▶ [Exercise objective]: Your answer should give again, exactly, the lines from the beginning of the entries below through the line containing "[0:21.33-0:22.40]". It must contain no pictures.
═════ Stored data
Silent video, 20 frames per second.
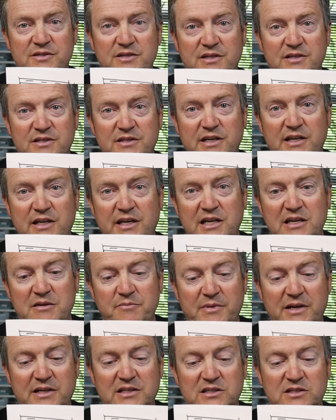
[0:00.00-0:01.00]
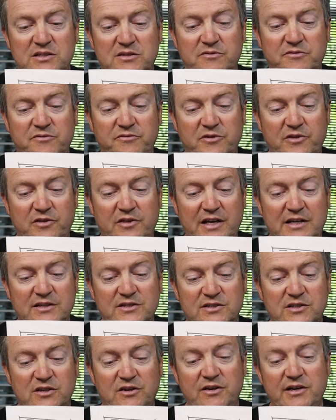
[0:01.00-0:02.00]
16 heat mats for that
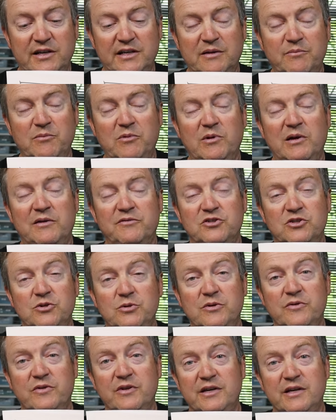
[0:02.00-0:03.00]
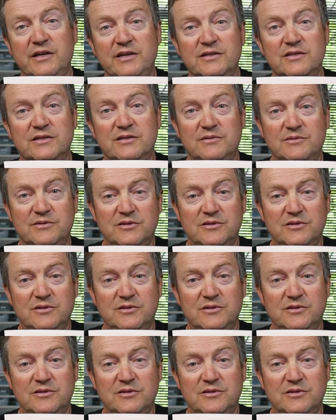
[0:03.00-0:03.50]
side, and we'll have 2 of these.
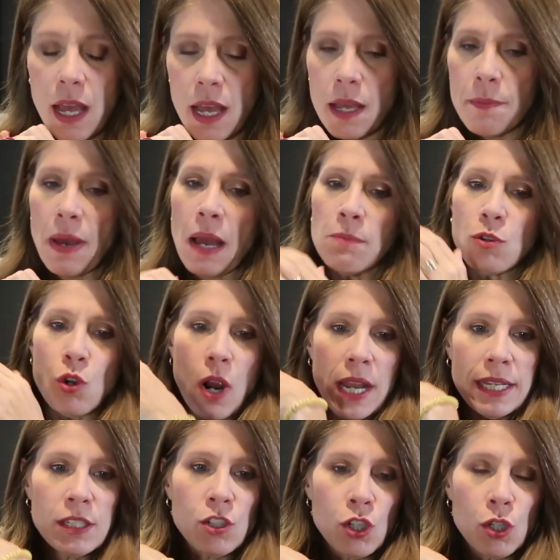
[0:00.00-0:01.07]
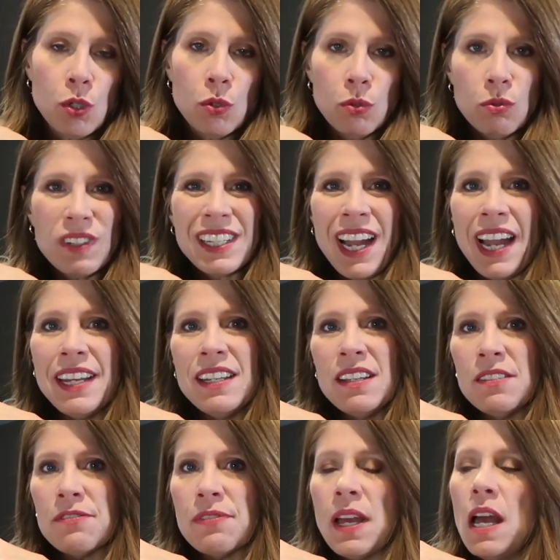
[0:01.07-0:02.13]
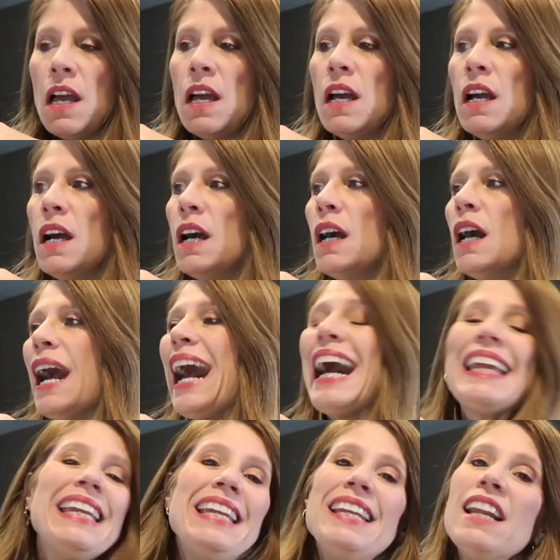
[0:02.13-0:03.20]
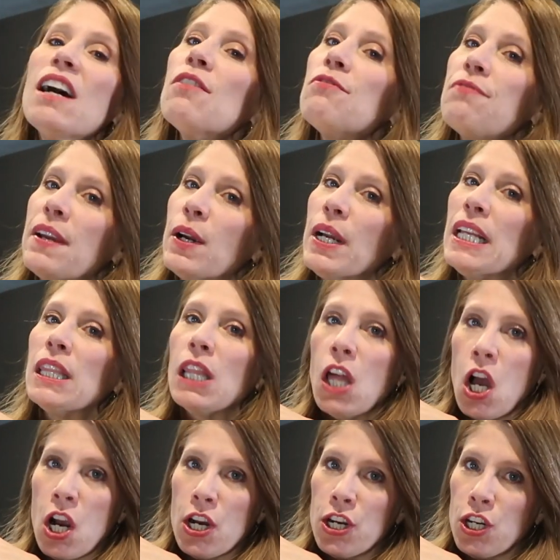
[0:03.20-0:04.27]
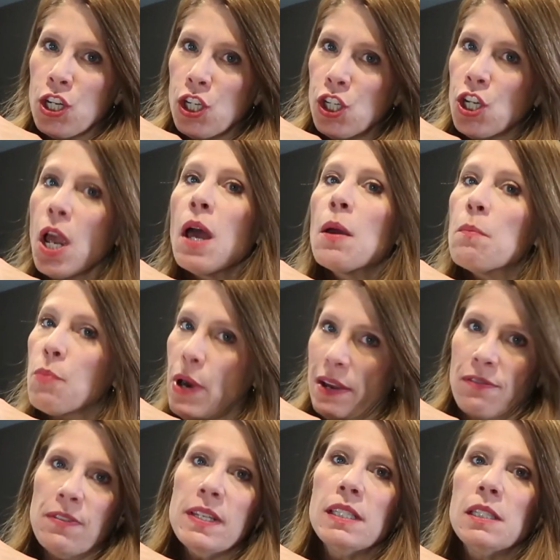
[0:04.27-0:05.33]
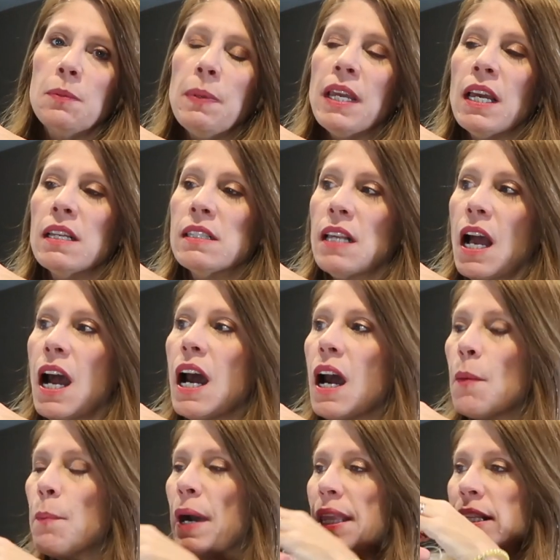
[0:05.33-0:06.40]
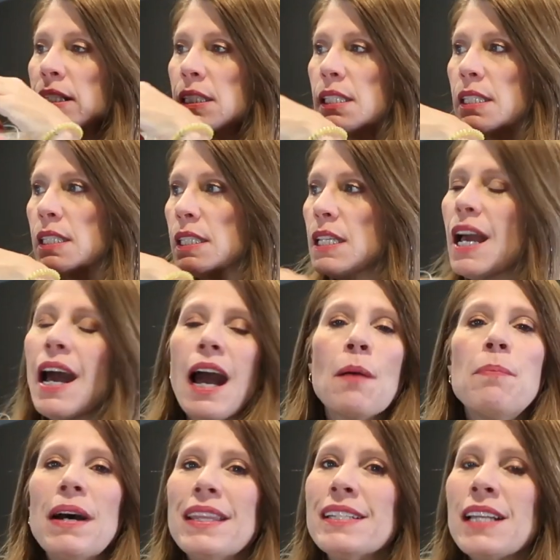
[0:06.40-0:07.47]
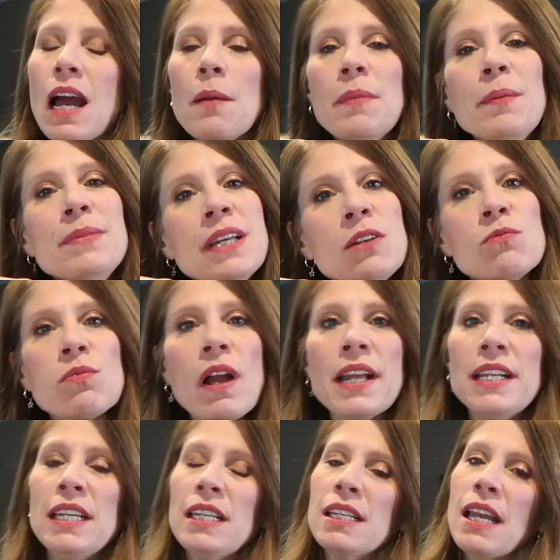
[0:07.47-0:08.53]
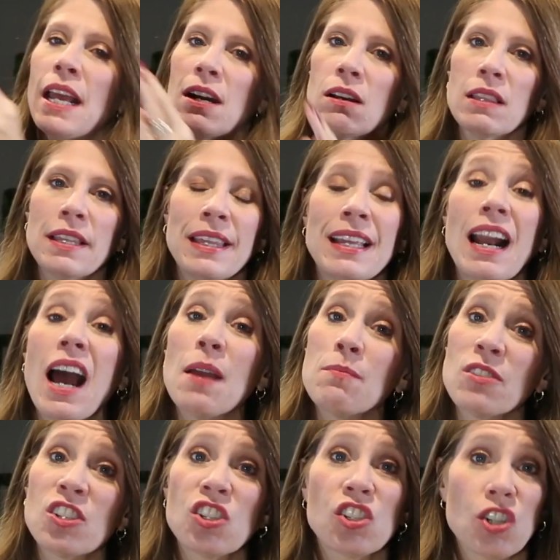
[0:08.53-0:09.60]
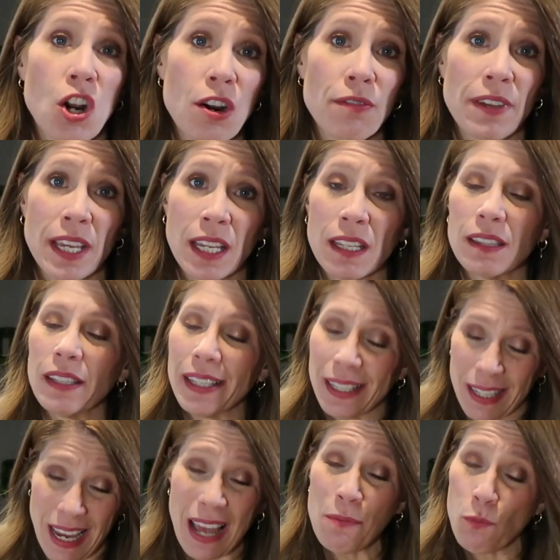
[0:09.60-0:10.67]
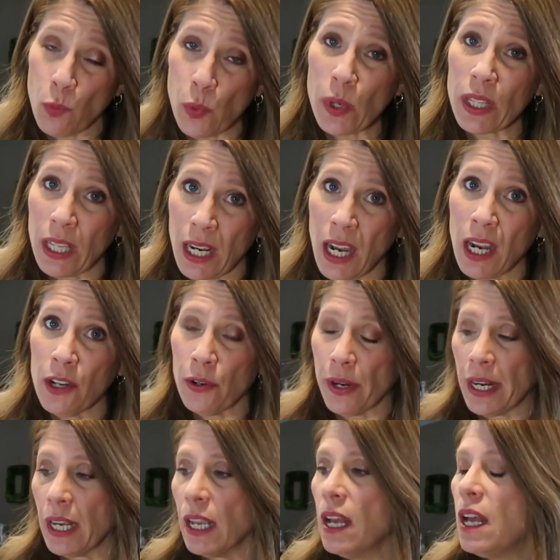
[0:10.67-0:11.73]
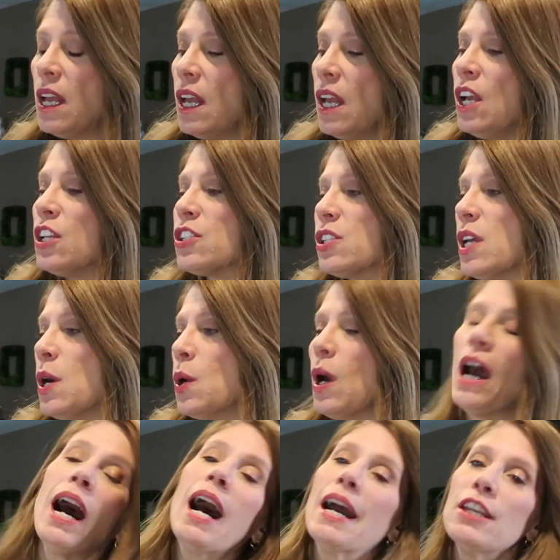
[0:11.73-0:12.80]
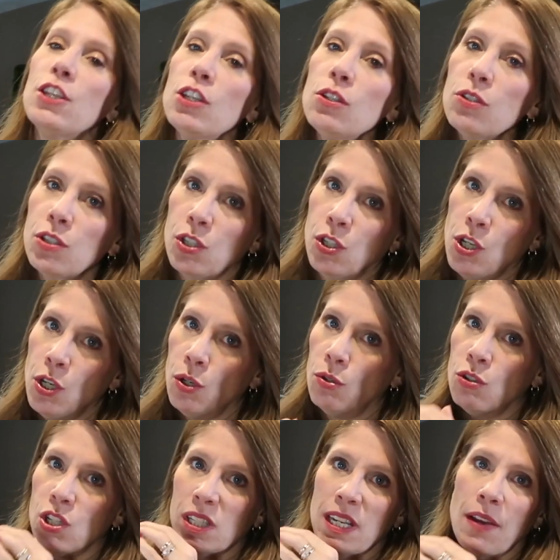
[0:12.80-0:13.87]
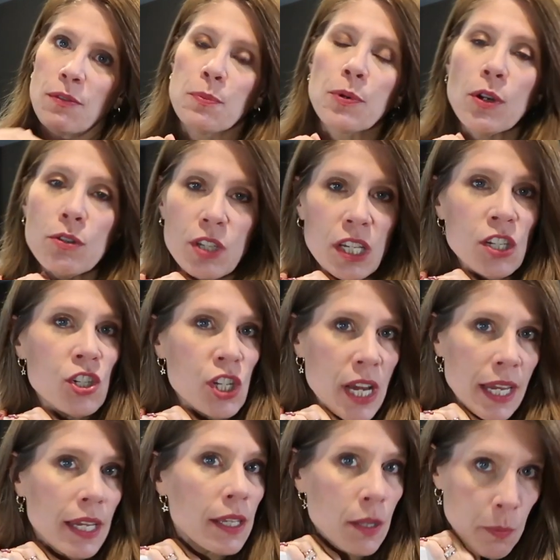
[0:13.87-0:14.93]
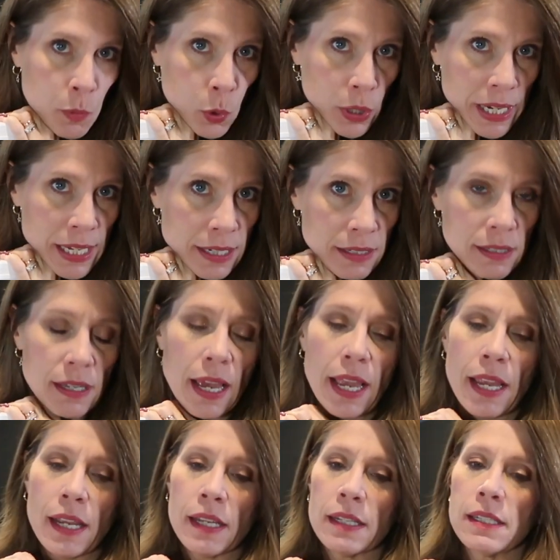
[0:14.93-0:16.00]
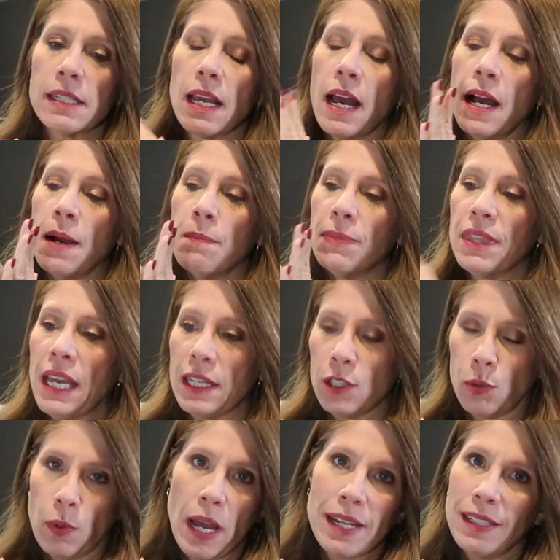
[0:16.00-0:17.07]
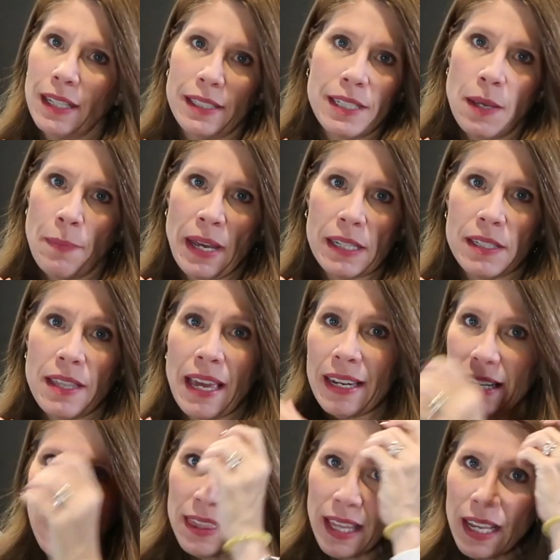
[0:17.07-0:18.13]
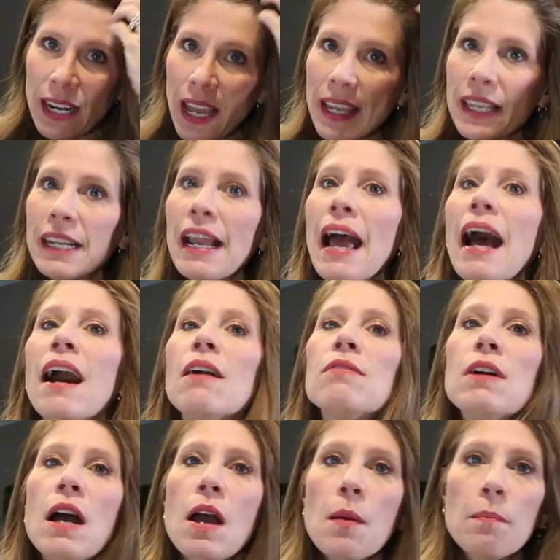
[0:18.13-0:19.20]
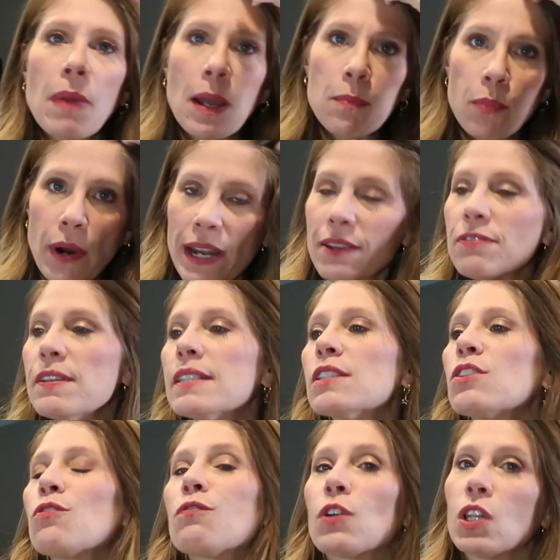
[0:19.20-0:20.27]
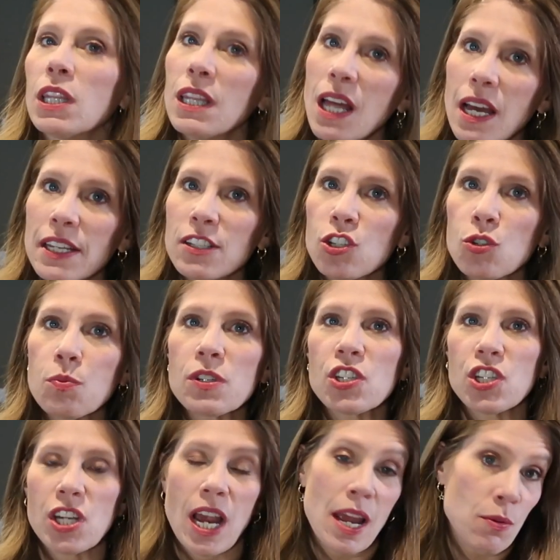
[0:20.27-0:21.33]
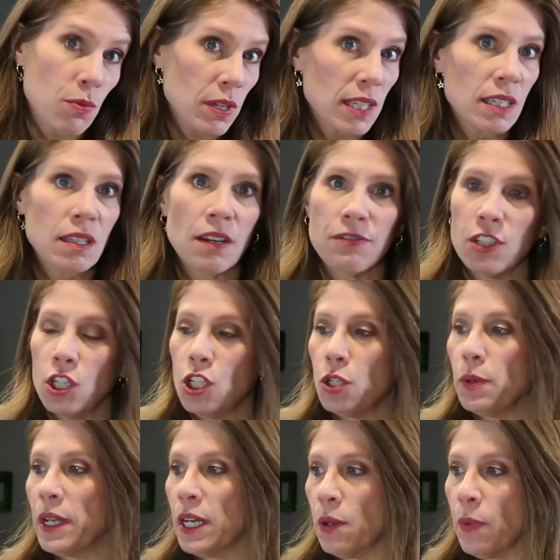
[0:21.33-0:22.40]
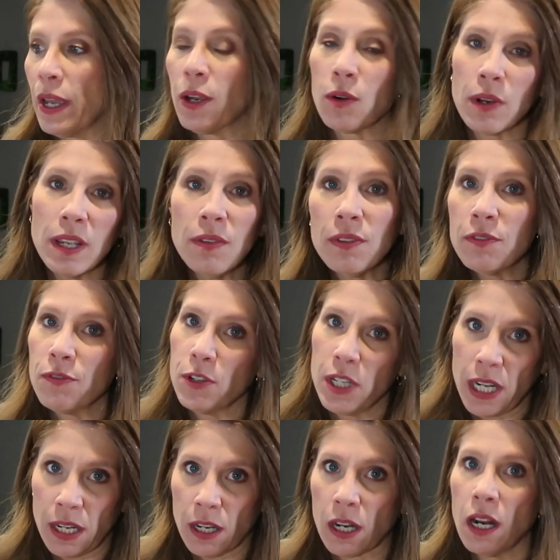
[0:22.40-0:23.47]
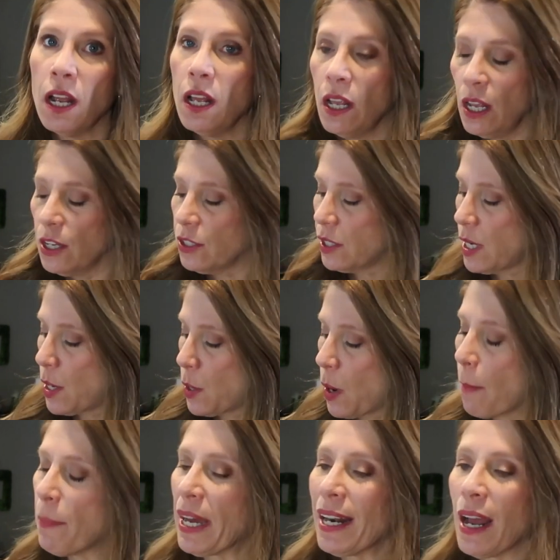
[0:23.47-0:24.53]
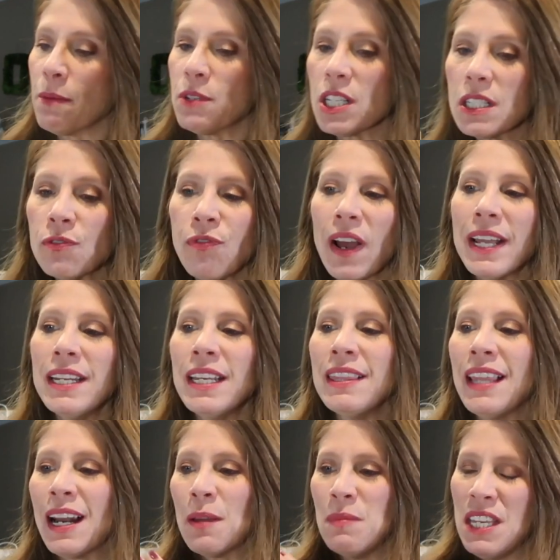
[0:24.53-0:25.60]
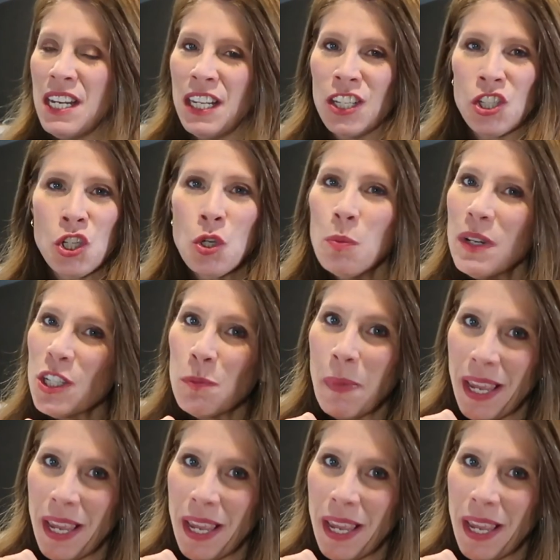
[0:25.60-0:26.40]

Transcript: Um, I'm trying to kind of, I eat a very large breakfast because by the, by the time I'm done running and all of that, I'm starving. Like, I'm really hungry. So I used to just have a protein shake in the mornings, and um, that's, I'd like to get back to that. And then I can have my breakfast for lunch, which I really love to do anyway, or even for dinner. So, but I'm just finding that I'm eating too much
══════════
▶ [Task output]:
Silent video, 20 frames per second.
[0:00.00-0:01.00]
[0:01.00-0:02.00]
16 heat mats for that
[0:02.00-0:03.00]
[0:03.00-0:03.50]
side, and we'll have 2 of these.
[0:00.00-0:01.07]
[0:01.07-0:02.13]
[0:02.13-0:03.20]
[0:03.20-0:04.27]
[0:04.27-0:05.33]
[0:05.33-0:06.40]
[0:06.40-0:07.47]
[0:07.47-0:08.53]
[0:08.53-0:09.60]
[0:09.60-0:10.67]
[0:10.67-0:11.73]
[0:11.73-0:12.80]
[0:12.80-0:13.87]
[0:13.87-0:14.93]
[0:14.93-0:16.00]
[0:16.00-0:17.07]
[0:17.07-0:18.13]
[0:18.13-0:19.20]
[0:19.20-0:20.27]
[0:20.27-0:21.33]
[0:21.33-0:22.40]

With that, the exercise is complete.